This is Crawford’s Notch, NH at 7AM, hovering at 28 degrees on our way to Attitash Mountain for yet another ski race. The roads look wet, but this is an illusion of safety, also called black ice. They are, in fact, what we like to call sporty but doable, a whole lot like parenting. There is also fog ahead, limiting our visibility, for what is not the last time today- or this lifetime. There is a sign to the right warning of hikers in the road the next quarter mile. There is another caution sign for a steep grade, warning the trucks to check their brakes. The road slopes unevenly off to the left, and I “momvoice” the boys traveling with me to hold on tight and to say a quick prayer we come out ok on the other side. One of the boys is my son who needs all the prayers he can get; the other is the minister’s son, leading me to believe his prayer carries more weight.
Notches are passes in between mountains, generally steep, curvy, and wild. We have few big ones here in NH including “The Notch,” also known as Franconia Notch, a State Park, which maintains its own weather system, Pinkham Notch, Crawford, and others. They are exciting to travel through all times of the year, but especially during winter. I always imaging these trails back before actual roads were built with horses carrying travelers or pulling carriages up and over and down again on the other side. I wonder if people took the time to look up at the craggy mountains on either side, the pitches full of snow, steep, and seemingly impossible to climb.
When I turned 16 right around Thanksgiving, my dad had me drive over the George Washington Bridge in my mom’s GMC full size conversion van on our way to my aunt and uncle’s house in Philadelphia. Terrified of both the traffic and the Jersey barriers on either side of the highway, I had no idea we had actually driven through New York City. Years later on subsequent trips, I remember thinking my parents were crazy for making me thread the needle with so little experience. My mom would tell you she never looked up from reading her book. However, with such tunnel vision and hyperfocus, I took zero notice of my surroundings or the signs ahead.
I think about our young drivers so fixated on the road and unable yet to truly look around and take in the land beyond the guardrails. And maybe it’s good, in some ways, that they can’t really see all the different fears and obstacles our adult perspectives have developed for us. Not having grown up in northern NH, I simply cannot stop looking around when I pass through any of our beautiful passes. In one weekend, we had snow, freezing rain and fog, and then 60 degrees and full sunshine. As ski race parents, we drive through all of it all winter long. Our kids have big ski racing dreams, which, unfortunately, require deep ski racing pockets.

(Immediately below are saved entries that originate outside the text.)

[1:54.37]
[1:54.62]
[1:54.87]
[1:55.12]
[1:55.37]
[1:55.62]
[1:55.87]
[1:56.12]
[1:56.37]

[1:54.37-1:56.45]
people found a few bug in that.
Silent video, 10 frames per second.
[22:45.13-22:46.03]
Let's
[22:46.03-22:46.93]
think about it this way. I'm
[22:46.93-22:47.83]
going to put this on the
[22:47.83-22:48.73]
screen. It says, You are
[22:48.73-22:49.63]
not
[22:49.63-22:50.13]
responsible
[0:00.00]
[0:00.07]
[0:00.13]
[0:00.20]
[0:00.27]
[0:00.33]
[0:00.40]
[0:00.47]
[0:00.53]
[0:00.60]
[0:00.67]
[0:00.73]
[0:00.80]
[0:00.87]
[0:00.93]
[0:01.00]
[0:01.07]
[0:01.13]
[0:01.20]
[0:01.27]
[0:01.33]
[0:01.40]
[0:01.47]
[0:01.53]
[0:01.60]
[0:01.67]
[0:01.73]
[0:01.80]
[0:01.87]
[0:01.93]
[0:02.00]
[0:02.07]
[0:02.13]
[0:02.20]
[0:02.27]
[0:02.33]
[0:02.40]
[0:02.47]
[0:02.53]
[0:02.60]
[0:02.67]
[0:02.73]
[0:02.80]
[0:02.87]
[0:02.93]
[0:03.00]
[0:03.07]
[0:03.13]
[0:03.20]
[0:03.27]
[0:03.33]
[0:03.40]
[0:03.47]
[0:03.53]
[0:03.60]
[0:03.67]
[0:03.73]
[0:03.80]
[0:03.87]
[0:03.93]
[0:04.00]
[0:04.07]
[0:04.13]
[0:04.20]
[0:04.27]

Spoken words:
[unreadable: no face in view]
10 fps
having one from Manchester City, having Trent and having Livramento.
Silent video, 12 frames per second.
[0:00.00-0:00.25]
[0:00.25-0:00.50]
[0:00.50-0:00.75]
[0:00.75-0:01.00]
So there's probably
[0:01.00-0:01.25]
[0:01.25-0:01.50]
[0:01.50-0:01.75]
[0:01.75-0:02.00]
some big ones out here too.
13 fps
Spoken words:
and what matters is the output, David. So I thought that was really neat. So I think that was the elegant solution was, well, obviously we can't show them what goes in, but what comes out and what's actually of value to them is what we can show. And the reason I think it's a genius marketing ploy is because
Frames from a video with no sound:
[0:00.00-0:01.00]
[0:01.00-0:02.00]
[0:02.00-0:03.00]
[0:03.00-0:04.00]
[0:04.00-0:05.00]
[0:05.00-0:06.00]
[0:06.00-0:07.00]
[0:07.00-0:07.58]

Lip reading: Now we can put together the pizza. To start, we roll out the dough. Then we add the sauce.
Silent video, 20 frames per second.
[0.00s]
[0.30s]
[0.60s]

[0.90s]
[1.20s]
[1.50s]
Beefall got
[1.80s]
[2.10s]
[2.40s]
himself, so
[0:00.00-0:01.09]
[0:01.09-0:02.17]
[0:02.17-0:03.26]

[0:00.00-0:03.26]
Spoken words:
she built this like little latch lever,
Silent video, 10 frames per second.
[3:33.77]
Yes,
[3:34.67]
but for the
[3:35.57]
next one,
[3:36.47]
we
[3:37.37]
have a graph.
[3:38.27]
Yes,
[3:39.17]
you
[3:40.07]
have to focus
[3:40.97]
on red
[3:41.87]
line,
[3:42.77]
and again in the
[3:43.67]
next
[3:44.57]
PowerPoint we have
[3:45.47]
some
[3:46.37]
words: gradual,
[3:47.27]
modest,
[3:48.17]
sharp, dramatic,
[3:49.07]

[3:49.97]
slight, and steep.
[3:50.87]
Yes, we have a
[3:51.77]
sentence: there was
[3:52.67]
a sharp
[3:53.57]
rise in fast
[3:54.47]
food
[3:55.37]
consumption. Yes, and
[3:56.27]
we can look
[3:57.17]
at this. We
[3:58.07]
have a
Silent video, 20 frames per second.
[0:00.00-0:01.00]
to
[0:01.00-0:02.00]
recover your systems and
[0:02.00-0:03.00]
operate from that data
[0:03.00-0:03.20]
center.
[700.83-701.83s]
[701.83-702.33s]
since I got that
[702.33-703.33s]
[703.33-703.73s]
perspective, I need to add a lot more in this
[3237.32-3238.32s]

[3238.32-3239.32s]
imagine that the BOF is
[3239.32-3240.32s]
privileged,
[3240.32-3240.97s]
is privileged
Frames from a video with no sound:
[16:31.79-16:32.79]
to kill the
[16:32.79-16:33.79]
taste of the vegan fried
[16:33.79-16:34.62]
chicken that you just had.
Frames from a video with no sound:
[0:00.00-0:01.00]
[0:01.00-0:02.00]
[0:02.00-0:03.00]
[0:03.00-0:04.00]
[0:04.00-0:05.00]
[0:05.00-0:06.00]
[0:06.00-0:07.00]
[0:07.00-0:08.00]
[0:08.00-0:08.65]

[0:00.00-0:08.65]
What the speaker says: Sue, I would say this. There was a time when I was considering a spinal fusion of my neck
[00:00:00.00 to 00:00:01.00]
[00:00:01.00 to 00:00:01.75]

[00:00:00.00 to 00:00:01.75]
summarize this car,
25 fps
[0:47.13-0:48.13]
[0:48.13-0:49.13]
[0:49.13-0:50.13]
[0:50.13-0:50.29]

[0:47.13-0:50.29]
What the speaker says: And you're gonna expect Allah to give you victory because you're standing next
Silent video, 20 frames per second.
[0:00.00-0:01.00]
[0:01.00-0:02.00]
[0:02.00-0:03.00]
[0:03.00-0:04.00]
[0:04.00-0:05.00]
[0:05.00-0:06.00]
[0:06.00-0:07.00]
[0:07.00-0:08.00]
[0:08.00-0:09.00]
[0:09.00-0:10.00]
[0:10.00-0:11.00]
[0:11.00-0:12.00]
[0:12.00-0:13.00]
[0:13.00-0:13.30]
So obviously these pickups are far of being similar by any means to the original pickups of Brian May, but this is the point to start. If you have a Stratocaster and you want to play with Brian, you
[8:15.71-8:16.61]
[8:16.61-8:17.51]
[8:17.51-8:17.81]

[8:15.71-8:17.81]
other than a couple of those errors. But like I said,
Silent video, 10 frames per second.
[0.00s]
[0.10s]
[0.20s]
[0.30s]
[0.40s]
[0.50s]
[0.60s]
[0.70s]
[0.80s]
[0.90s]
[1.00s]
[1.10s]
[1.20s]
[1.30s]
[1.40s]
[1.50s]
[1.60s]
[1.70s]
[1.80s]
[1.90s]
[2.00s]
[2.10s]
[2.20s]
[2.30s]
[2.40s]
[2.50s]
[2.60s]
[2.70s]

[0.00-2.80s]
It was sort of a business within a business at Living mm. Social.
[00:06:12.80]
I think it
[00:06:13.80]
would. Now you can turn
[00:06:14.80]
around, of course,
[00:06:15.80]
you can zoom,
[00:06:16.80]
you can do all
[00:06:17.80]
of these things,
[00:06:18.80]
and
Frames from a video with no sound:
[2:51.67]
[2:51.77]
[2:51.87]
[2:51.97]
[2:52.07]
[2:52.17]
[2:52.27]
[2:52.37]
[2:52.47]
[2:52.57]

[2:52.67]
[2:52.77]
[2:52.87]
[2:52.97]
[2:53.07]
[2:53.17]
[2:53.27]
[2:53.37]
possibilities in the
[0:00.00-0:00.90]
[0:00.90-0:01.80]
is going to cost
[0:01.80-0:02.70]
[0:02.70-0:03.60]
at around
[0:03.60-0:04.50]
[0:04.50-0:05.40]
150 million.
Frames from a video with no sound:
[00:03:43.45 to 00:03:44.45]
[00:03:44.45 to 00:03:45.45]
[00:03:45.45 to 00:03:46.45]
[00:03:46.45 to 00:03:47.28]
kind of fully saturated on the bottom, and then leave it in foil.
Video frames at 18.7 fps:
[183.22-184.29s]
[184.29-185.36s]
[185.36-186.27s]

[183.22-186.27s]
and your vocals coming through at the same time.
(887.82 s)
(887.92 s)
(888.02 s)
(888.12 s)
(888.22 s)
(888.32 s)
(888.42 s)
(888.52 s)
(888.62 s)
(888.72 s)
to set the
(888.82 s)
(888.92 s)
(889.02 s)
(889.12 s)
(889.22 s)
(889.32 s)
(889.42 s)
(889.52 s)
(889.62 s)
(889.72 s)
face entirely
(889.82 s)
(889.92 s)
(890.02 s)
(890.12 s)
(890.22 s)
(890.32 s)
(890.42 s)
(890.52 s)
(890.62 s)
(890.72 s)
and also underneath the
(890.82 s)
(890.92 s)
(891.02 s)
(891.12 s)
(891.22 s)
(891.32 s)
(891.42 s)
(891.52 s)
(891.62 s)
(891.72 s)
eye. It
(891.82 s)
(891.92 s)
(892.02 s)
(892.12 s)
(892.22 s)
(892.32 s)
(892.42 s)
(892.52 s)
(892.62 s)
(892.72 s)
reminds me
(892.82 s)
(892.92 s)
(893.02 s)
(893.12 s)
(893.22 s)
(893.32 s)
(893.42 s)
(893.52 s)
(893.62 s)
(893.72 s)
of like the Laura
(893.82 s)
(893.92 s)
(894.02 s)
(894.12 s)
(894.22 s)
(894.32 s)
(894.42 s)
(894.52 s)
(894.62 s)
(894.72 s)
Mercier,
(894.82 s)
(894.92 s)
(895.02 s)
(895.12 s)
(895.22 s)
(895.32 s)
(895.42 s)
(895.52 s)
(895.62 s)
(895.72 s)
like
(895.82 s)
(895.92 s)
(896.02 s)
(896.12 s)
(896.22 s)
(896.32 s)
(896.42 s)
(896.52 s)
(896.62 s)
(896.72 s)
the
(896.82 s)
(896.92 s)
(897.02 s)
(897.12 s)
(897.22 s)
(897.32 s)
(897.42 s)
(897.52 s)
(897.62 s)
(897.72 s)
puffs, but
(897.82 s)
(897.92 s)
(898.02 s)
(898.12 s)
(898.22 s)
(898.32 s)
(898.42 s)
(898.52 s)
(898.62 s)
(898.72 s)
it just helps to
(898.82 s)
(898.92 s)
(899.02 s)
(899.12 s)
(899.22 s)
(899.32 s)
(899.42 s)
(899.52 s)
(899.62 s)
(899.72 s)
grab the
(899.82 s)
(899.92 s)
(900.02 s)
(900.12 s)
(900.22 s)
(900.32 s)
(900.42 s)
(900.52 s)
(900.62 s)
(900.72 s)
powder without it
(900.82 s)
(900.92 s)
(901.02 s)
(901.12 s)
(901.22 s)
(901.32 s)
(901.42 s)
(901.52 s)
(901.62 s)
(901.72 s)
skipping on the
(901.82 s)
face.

Our pockets are not deep, but they are well made and reflect our hard work and dedication to community where we have raised our children. Up until this point, with tremendous love and support from our family and friends, financial scholarships and networking for gear, we’ve been able to make it work. We need to believe we can help them to achieve their next steps and reach their goals– despite the steeps, curves, wind and fog that are making decisions more challenging.
Two years ago today, after meeting with her oncologist at Dartmouth, my mom decided to stop all treatment and enter into palliative care at home. Even though I wasn’t ready, I pretended to be. No need making that decision on her any harder than it already was thanks to a year long battle with pancreatic cancer. Our kids had ski racing championships then too, and I was torn about attending them when I wanted to be with my own mom. However, she reminded me that these were the days that I needed to be with our kids at the important things in their lives as they (we) grow up so quickly. She told me to slow down and take the days off from work– to be there at the finish– in whatever form that might be– to take deep breaths and look around at the world. We were damn lucky to have my dad and both of Geoff’s parents at many of their races this season, taking in sights and sounds of adolescence, parents, and grandparents in lodges across NH. I miss my mom every day, yet she is my memory, helping to hold the steering wheel each day, especially when we drop into the fog.